Task requirements
In the records below, find the line containing "[0:00.00-0:01.04]" and the line containing "Transcript, with fillers: any"; please repeat exactly the lines from one to the other, both included, and nothing more.

Source material
****************************************

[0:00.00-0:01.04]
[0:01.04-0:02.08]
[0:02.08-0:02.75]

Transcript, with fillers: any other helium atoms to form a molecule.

****************************************

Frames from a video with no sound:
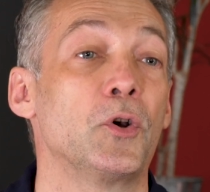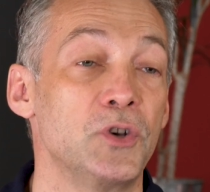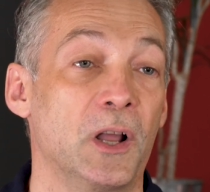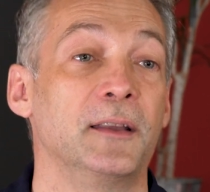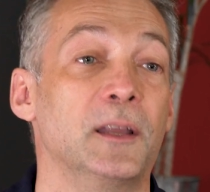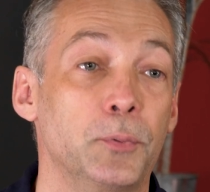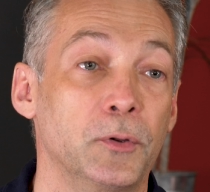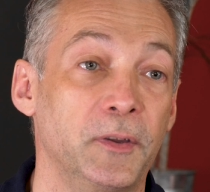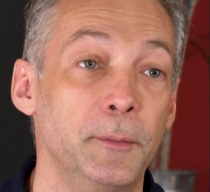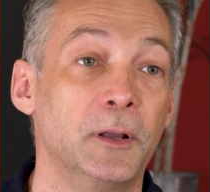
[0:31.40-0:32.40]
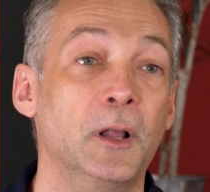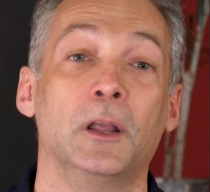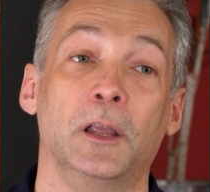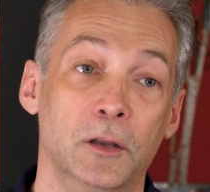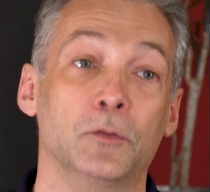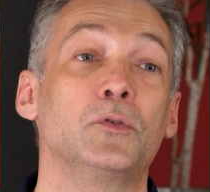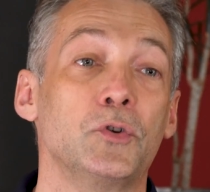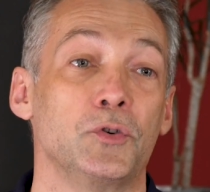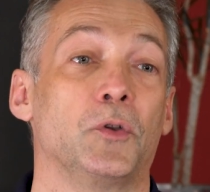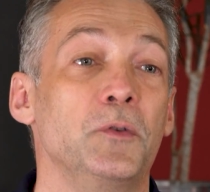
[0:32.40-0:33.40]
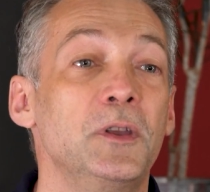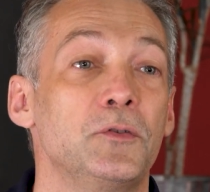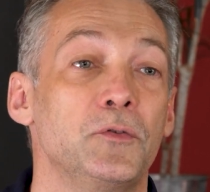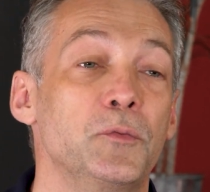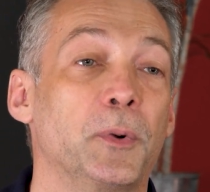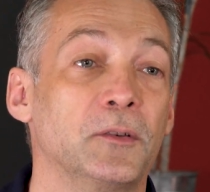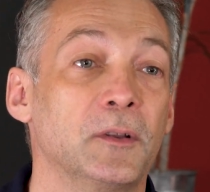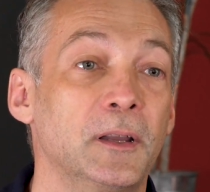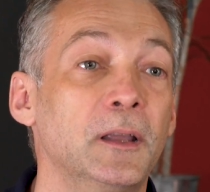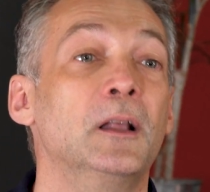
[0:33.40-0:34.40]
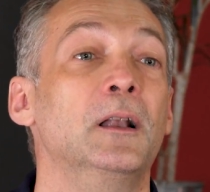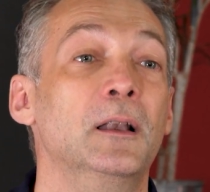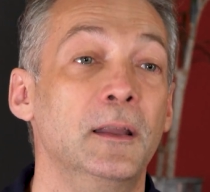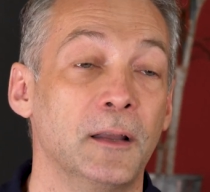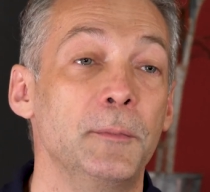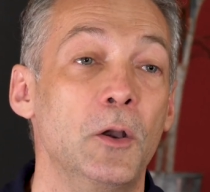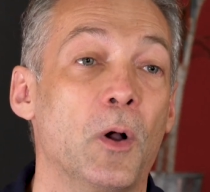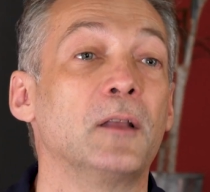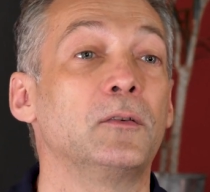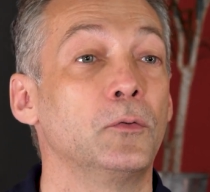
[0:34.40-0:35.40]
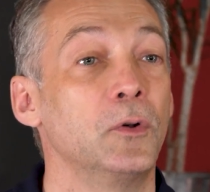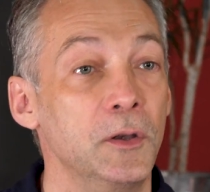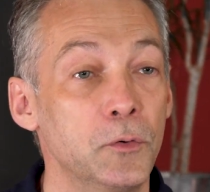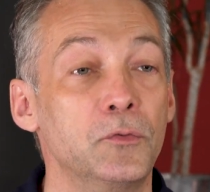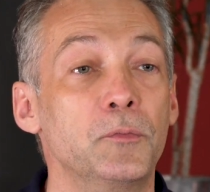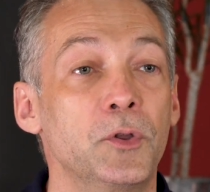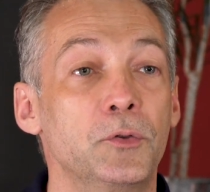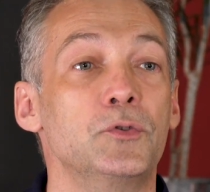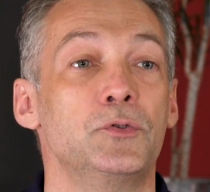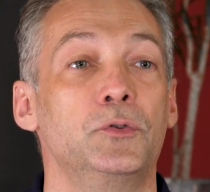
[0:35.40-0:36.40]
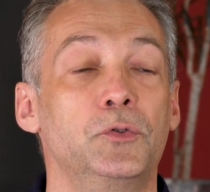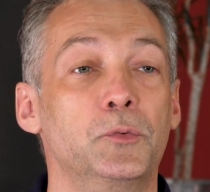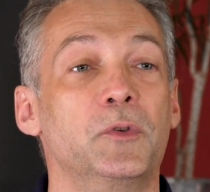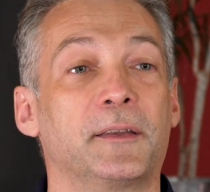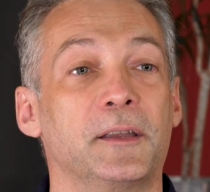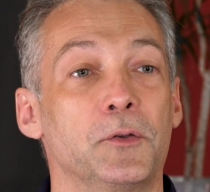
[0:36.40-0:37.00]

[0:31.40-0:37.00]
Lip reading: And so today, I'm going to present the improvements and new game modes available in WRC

****************************************

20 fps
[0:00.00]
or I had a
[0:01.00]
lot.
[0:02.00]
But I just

****************************************

Final answer
[0:00.00-0:01.04]
[0:01.04-0:02.08]
[0:02.08-0:02.75]

Transcript, with fillers: any other helium atoms to form a molecule.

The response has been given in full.